A questo gigantesco equivoco sembra essersi adattato anche il Pd, che rischia di riproporre il gioco dell’oca dell’Europa. Invece di proseguire con un’elaborazione critica e autocritica delle politiche che in questi decenni ha sostenuto con esiti fallimentari, l’impressione è che qualcuno voglia tornar indietro per rifugiarsi in ciò che l’ha reso un partito incapace di dare voce alle emergenze sociali.

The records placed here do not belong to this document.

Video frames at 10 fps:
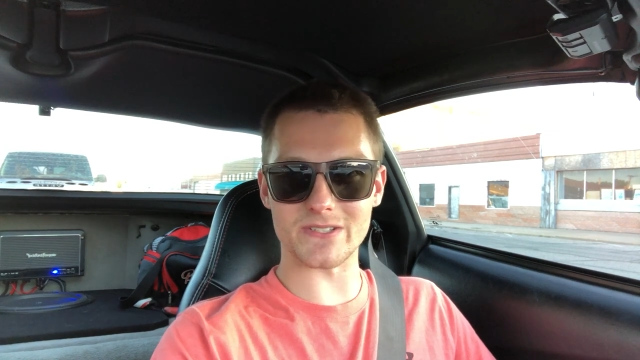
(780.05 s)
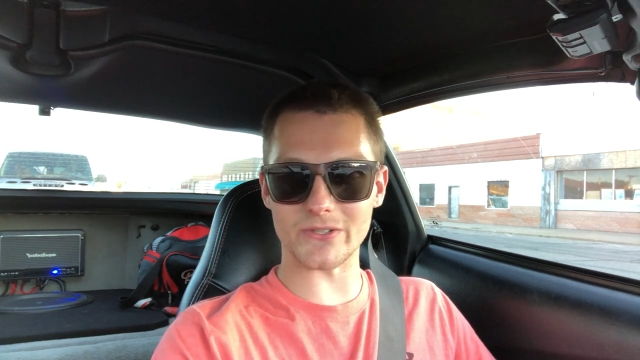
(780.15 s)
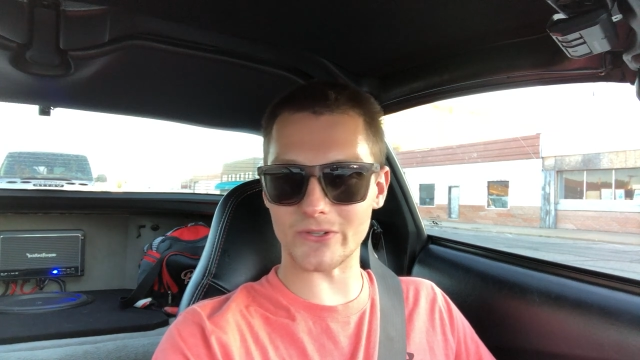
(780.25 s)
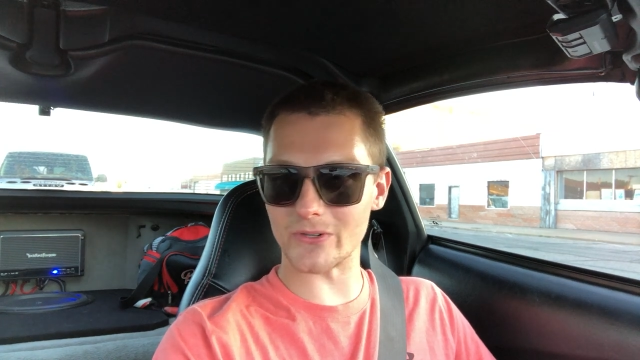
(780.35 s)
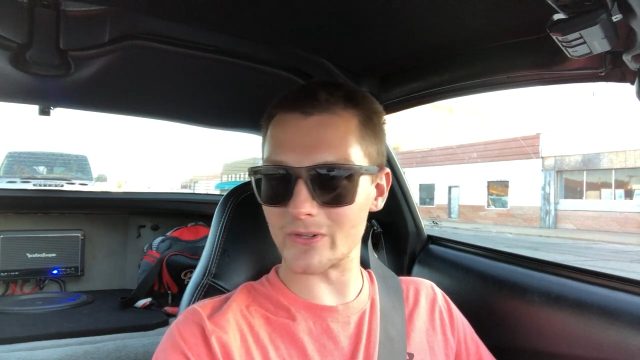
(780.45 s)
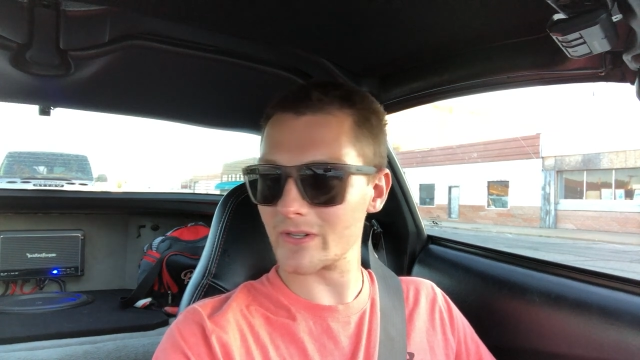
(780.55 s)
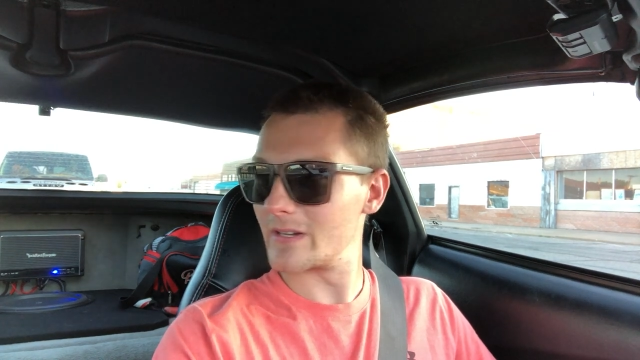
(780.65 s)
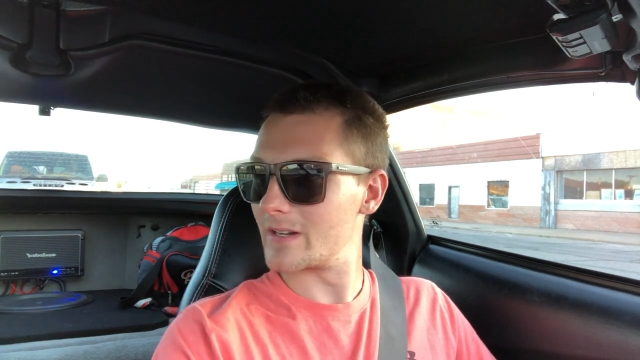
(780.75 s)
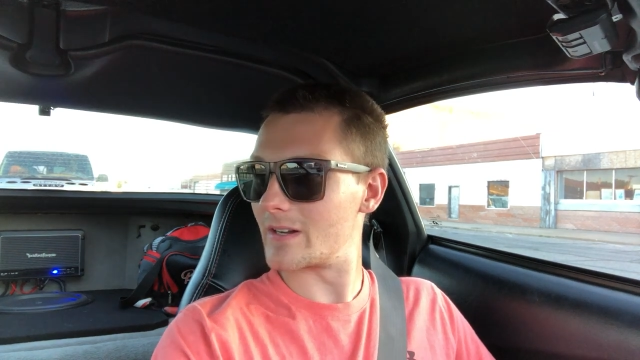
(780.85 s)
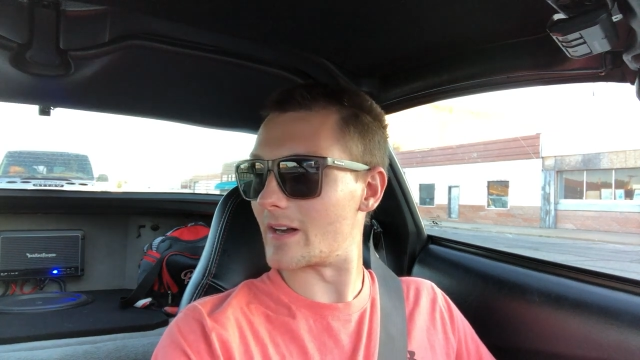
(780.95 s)
So
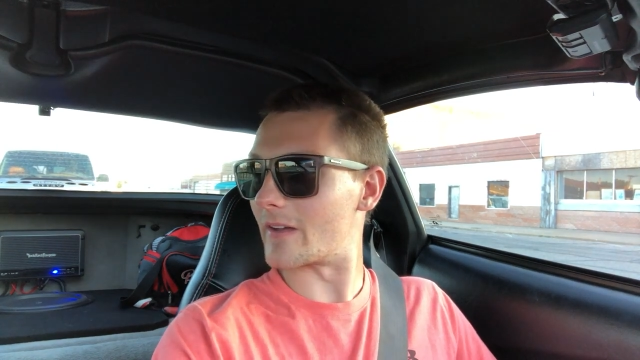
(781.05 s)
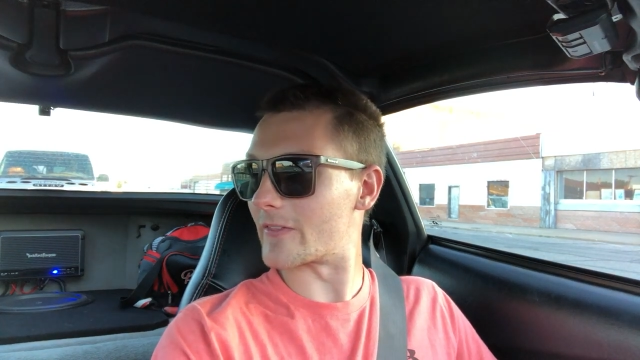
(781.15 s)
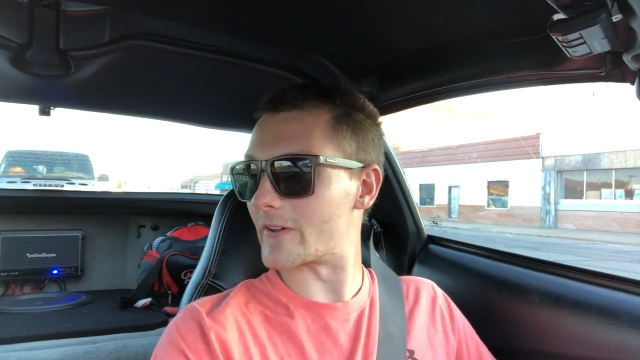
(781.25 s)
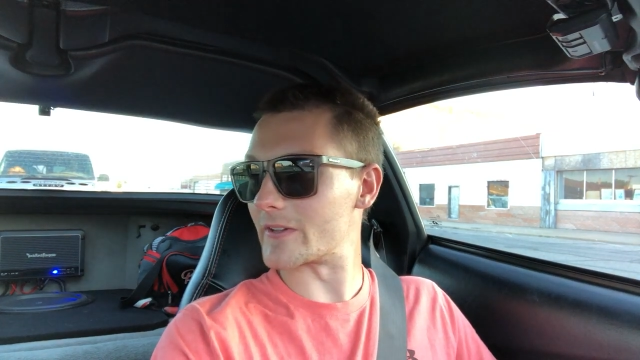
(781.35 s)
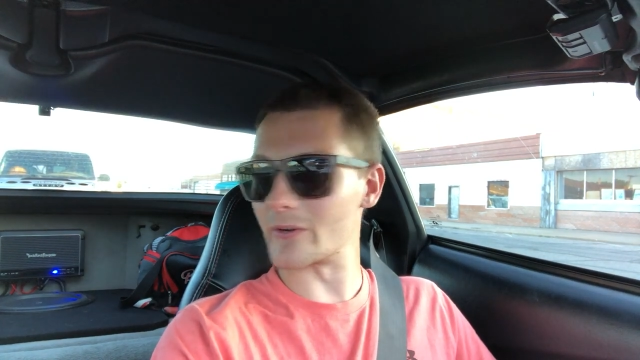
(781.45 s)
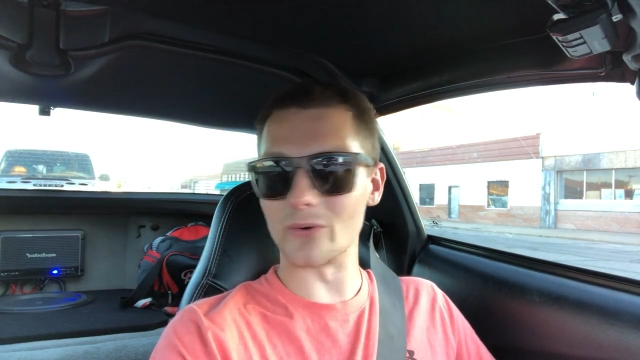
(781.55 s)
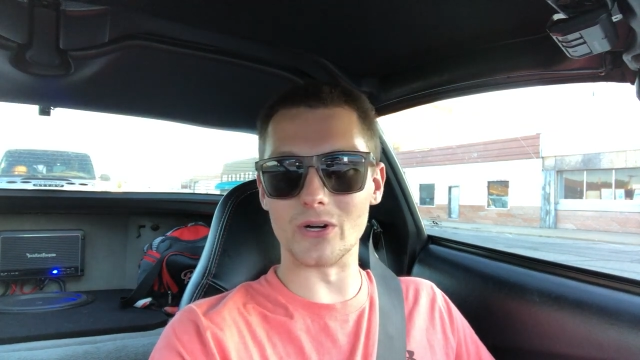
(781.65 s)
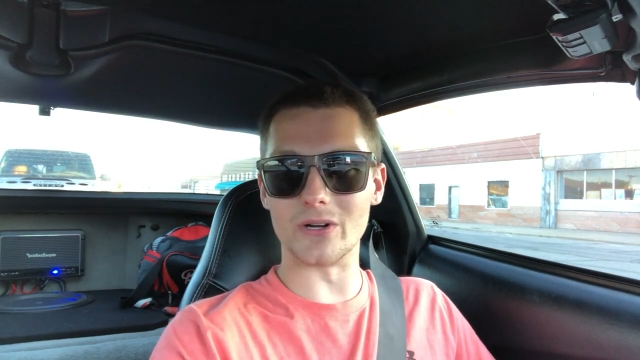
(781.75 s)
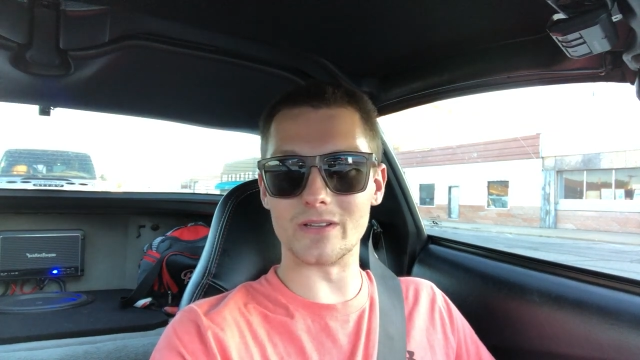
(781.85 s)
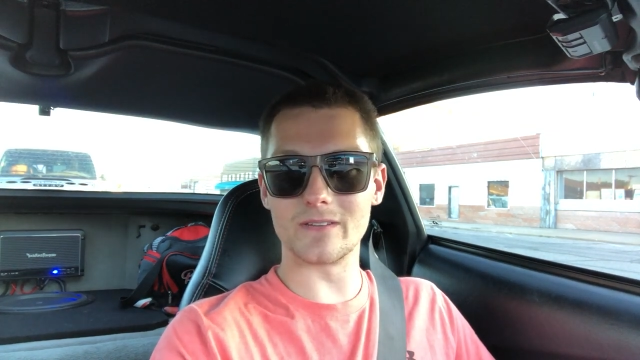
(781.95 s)
I thought, you know
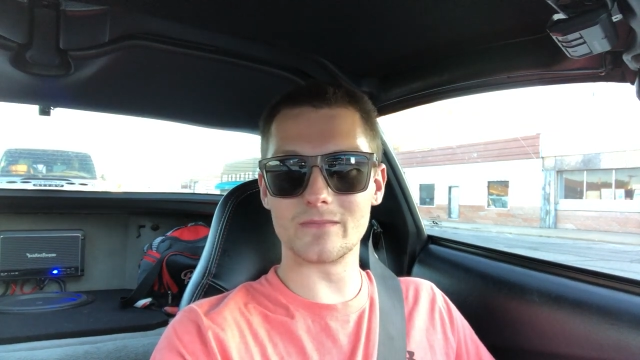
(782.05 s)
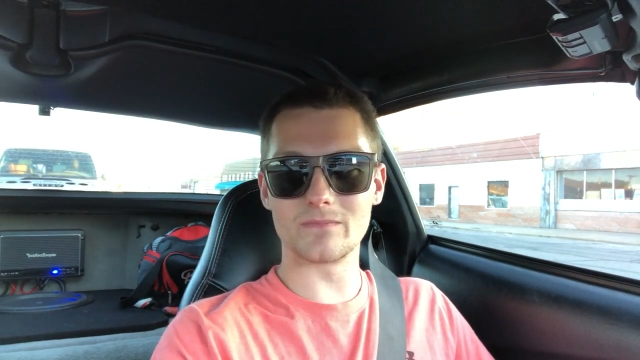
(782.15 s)
what?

Dal mio punto di vista, questo ritorno all’indietro ha delle conseguenze dirompenti anche per ciò che concerne il destino dell’Europa. Se infatti torniamo alla falsa rappresentazione secondo cui l’alternativa è tra l’euroscetticismo dei sovranisti e l’europeismo dogmatico che difende a spada tratta il ritorno mitigato dell’austerità, non c’è alcuno spazio per una cultura politica di sinistra.
Mai come in questa fase storica è necessario un europeismo radicale quanto critico, da far valere contro le contraddizioni della destra e contro il dogmatismo neoliberista di questo modello europeo. Mai come nei prossimi mesi, quando il ritorno in grande stile dell’austerità produrrà una carneficina sociale, ci sarà bisogno di un controcanto culturale di sinistra che sia capace non di cercare argomenti per legittimarla, ma di trovare ricette politiche per guardare oltre.